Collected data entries
-- Opening Marker --

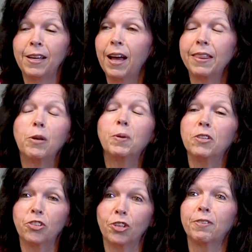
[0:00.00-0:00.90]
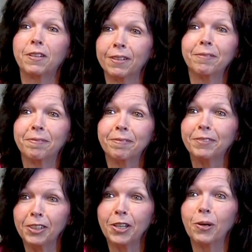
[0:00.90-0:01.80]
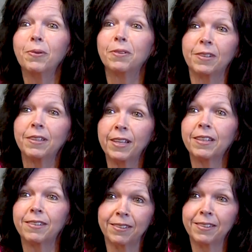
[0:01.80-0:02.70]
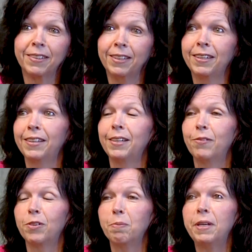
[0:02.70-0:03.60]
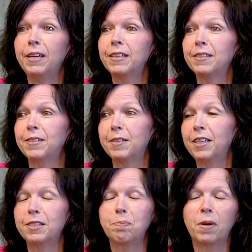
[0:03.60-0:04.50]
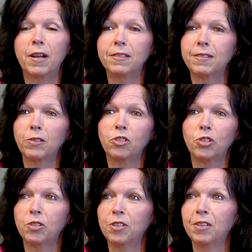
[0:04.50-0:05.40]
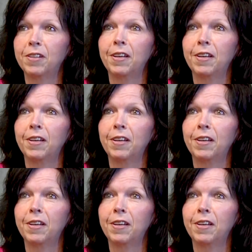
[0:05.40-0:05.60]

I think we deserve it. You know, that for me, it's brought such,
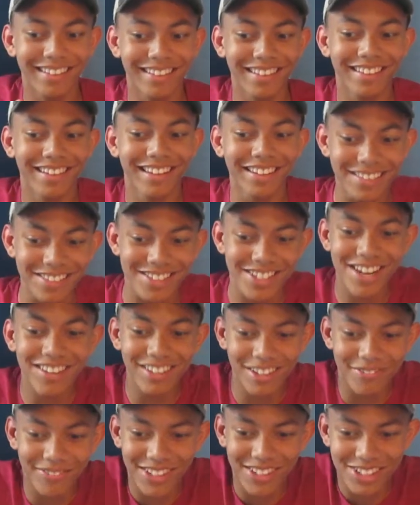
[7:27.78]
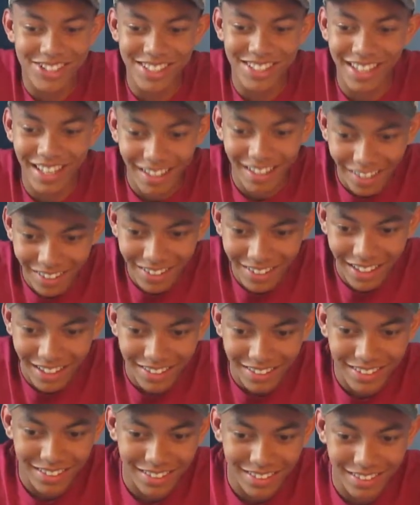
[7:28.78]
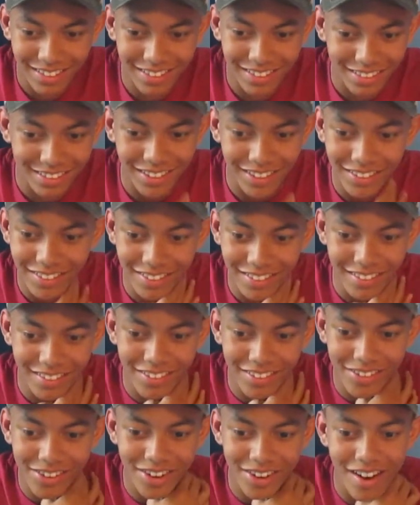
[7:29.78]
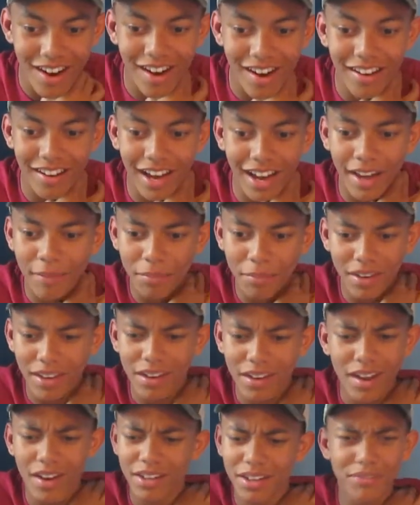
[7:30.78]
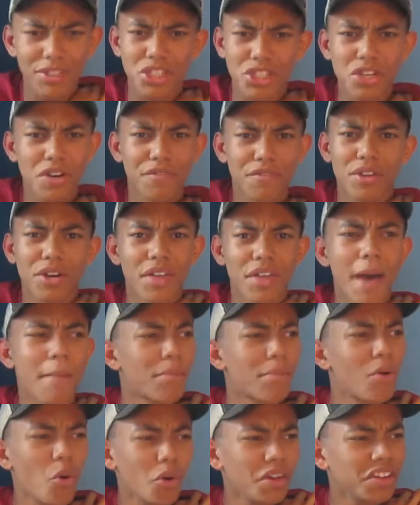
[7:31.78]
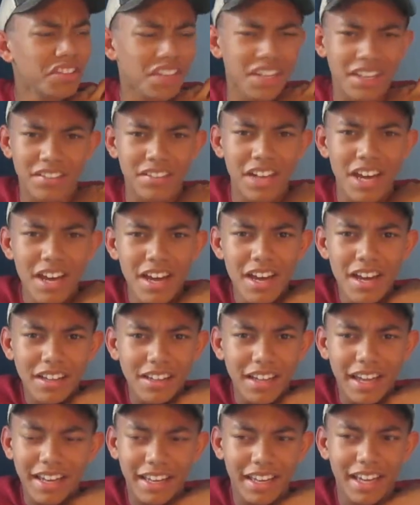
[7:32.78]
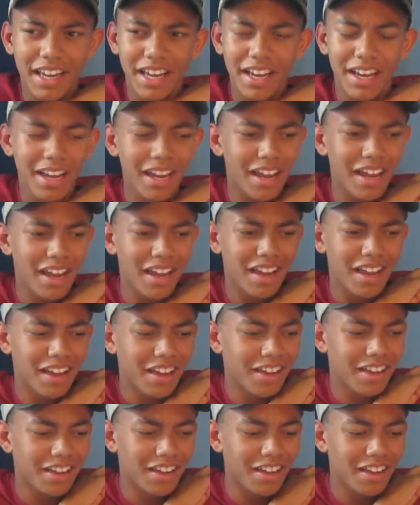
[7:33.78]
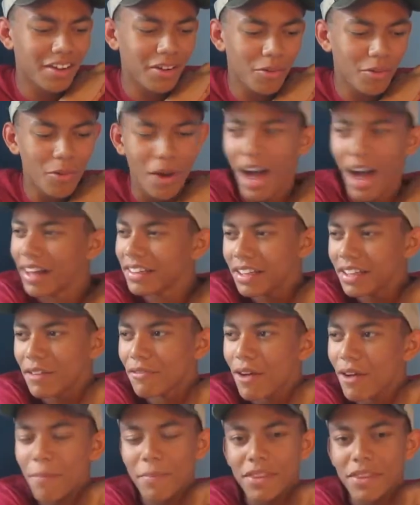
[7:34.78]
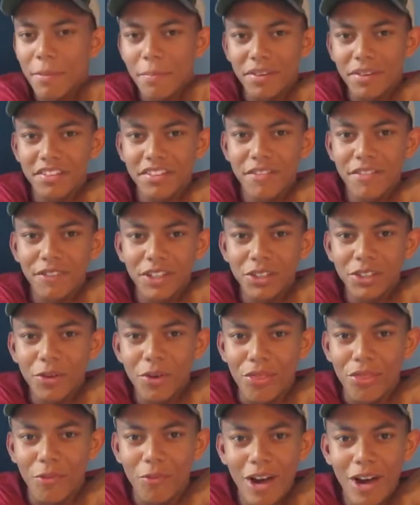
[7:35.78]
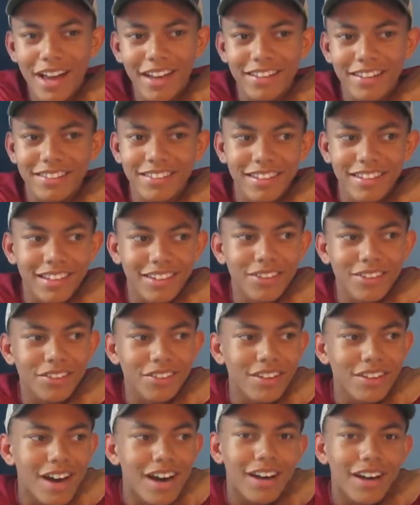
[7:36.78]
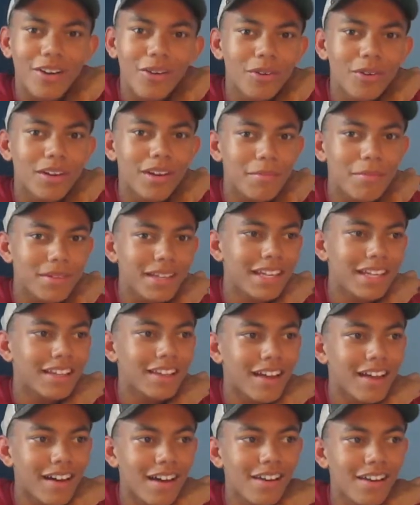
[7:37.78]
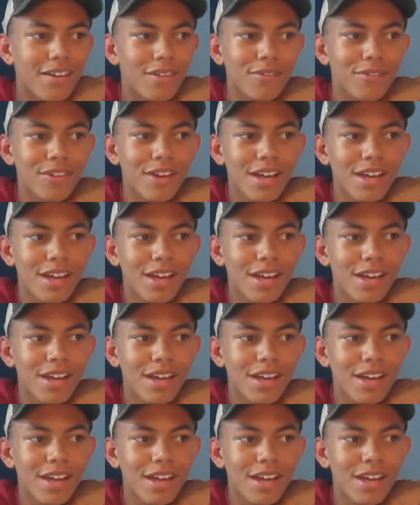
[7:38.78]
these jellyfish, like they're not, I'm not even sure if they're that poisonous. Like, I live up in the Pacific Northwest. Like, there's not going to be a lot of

-- Closing Marker --
-- Opening Marker --

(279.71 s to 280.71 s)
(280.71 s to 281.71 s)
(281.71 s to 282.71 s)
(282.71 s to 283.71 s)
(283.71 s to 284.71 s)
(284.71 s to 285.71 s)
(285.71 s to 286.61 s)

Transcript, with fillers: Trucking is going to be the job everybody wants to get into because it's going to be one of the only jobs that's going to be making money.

-- Closing Marker --

### WHAT IS EXPECTED:
Exactly the lines above from the one with "(281.71 s to 282.71 s)" to the one with "Transcript, with fillers: Trucking", both included, are to be quoted; leave the rest out.

### PROBLEM SOLUTION:
(281.71 s to 282.71 s)
(282.71 s to 283.71 s)
(283.71 s to 284.71 s)
(284.71 s to 285.71 s)
(285.71 s to 286.61 s)

Transcript, with fillers: Trucking is going to be the job everybody wants to get into because it's going to be one of the only jobs that's going to be making money.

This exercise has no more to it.